The indications for treatment of RB-ILD are often marginal. Although to date, the regression of findings consistent with RB-ILD after discontinuation of smoking not accompanied by corticosteroid therapy has been reported in few patients [[6],[15],[49]], smoking cessation is considered the most important factor in the management of RB-ILD. Because the majority of patients in reported case series received corticosteroid and/or immunosuppressive therapy along with smoking cessation, it is not yet completely understood whether smoking cessation alone can improve outcomes in RB-ILD [[7],[8],[12],[14],[49]]. It is also unclear whether patients with RB-ILD benefit from corticosteroid therapy with regard to the natural history of the disease. In one report, at follow-up HRCT after corticosteroid treatment and smoking cessation, the extent of bronchial wall thickening, centrilobular nodules, and ground-glass opacities had decreased in 43% of patients, while areas of hypoattenuation had increased as emphysema was irreversible on follow up [[14]]. However, other studies have presented cases with no change or deterioration despite corticosteroid therapy [[8],[12]], or the failure of corticosteroid tapering and discontinuation even in the absence of smoking [[12]].

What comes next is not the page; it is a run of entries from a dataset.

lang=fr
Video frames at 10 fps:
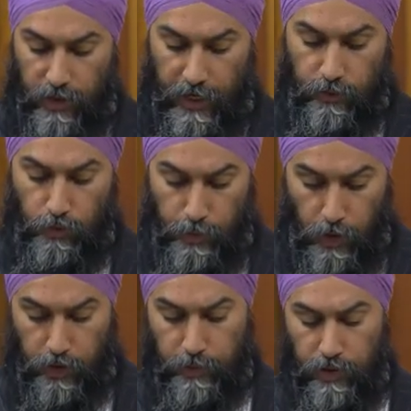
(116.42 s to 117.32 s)
Ils étaient
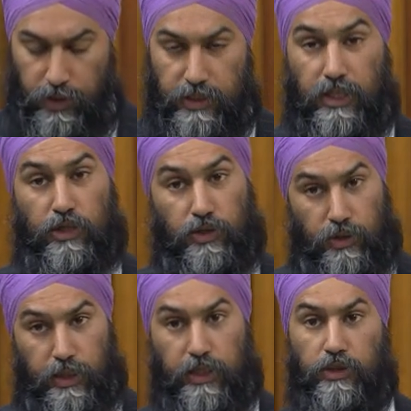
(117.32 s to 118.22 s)
là pour
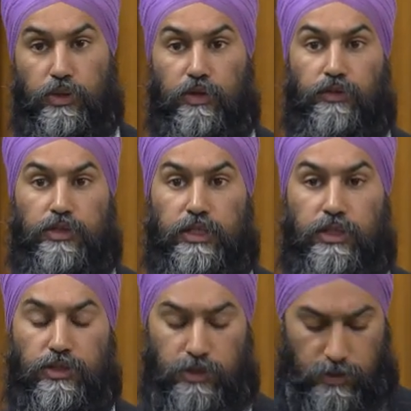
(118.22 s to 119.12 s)
soutenir les communautés
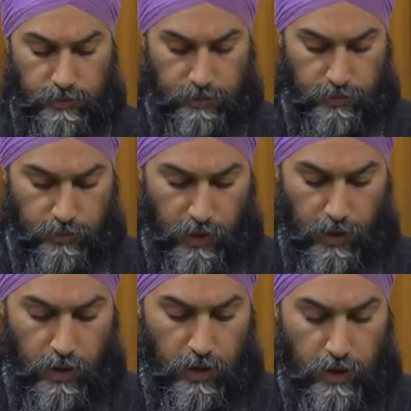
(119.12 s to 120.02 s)
nordiques et éloignées, y
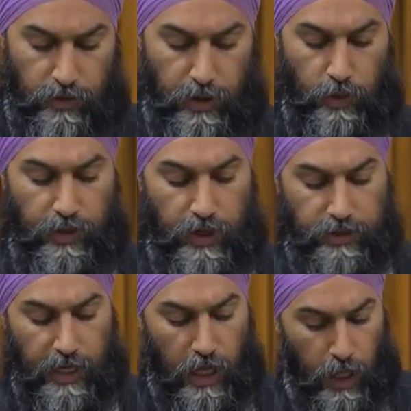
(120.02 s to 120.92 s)
compris les Premières
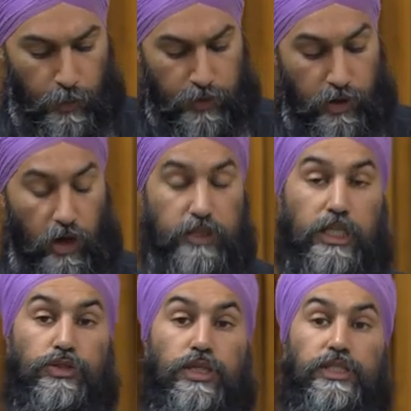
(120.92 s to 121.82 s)
Nations. Ils
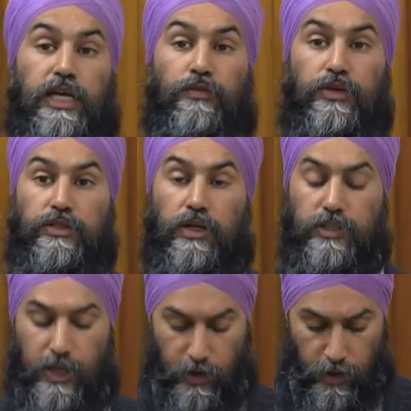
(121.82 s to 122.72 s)
étaient là pour aider les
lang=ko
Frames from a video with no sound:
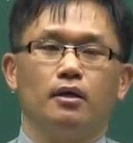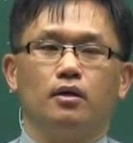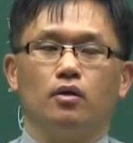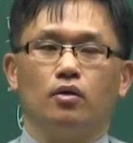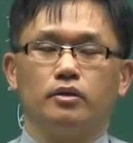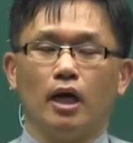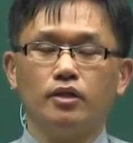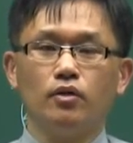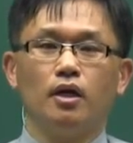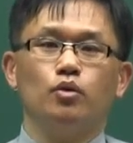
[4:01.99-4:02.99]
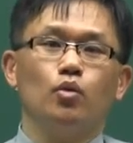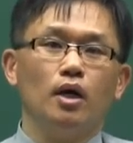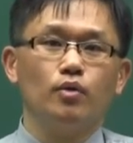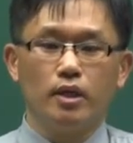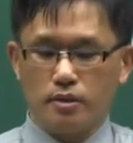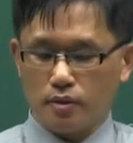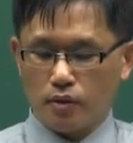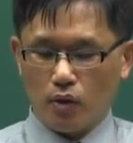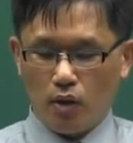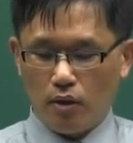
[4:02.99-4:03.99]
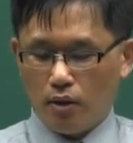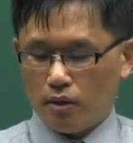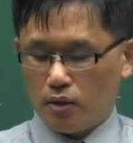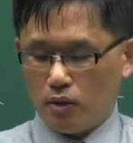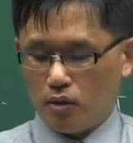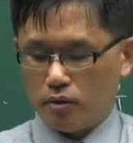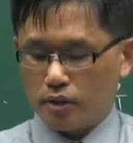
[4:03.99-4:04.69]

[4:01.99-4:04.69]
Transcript: 어, 단연간 노하우가 있어서 어,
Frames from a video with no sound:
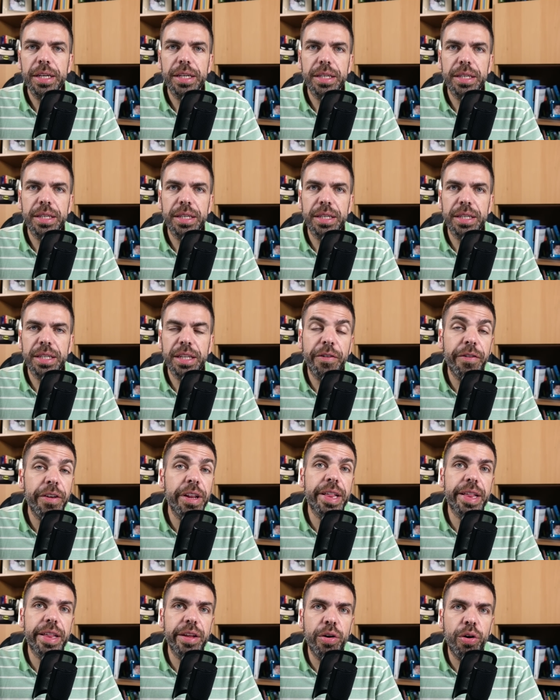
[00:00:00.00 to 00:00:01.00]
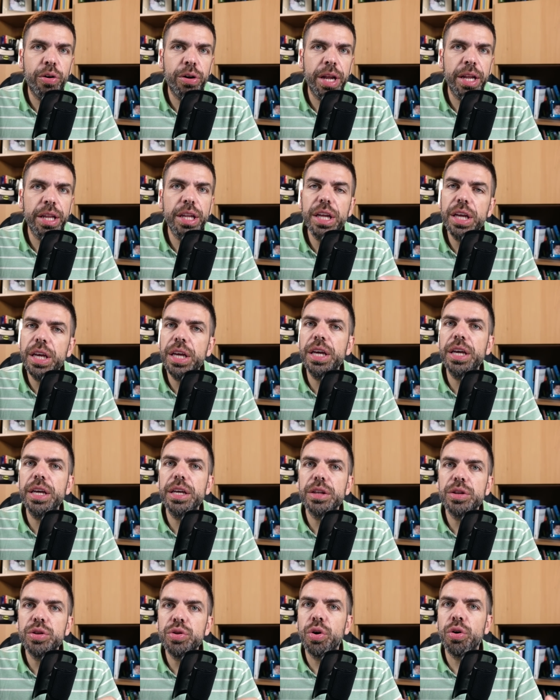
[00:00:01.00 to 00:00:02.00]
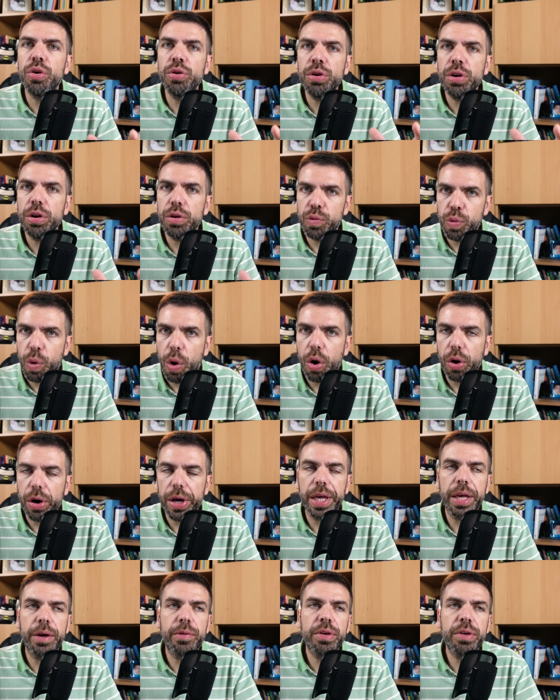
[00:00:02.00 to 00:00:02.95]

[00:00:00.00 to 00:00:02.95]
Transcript: eh, definizione di non luoghi.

So far, the prognosis for patients with RB-ILD has been good, with prolonged survival expected in most cases. Until now only one death from progressive lung disease during a median follow-up period of 7 years has been reported during a study that explored the outcomes in 32 RB-ILD patients [[13]]. However, in the absence of other longitudinal data, the median survival time can be only approximate. As was suggested in the study just mentioned, at least 75% of the patients would be expected to live at least 7 years [[13]], although this case series with long follow-up did not support the contention that RB-ILD is a benign disease. Clinical worsening was common, as well as worsening of spirometry results and gas exchange, regardless of smoking status and treatment ordered, including corticosteroids [[13]].

To summarize, the course of RB-ILD is heterogeneous, often with no functional improvement and with disease progression despite smoking cessation and treatment [[8],[12],[13]]. In contrast to previous assumptions, RB-ILD is now less commonly regarded as a benign entity.

RB-ILD is a rare and not fully understood disease. This clinicopathologic syndrome combines RB and ILD. Because of the evidence of the etiological association with cigarette smoking, RB-ILD is referred to as smoking-related ILD. However, the pathogenic mechanism that links tobacco-smoke exposure to this entity has not yet been clarified, and thus it is still regarded as idiopathic disease. RB-ILD has significant pathological/clinical/radiological overlap with DIP, what raises the question whether RB-ILD and DIP represent different points along the spectrum of the same disease. Further clarification of the relationship between RB-ILD and DIP is warranted. The exact prevalence and incidence of RB-ILD is unknown. Similarly, long-term outcome of RB-ILD awaits recognition. The condition seems not to be as benign as it was previously considered. Some patients respond favorably to corticosteroids and/or smoking cessation, but often the disease progresses despite smoking cessation and treatment. It also remains unclear whether RB-ILD progresses to emphysema.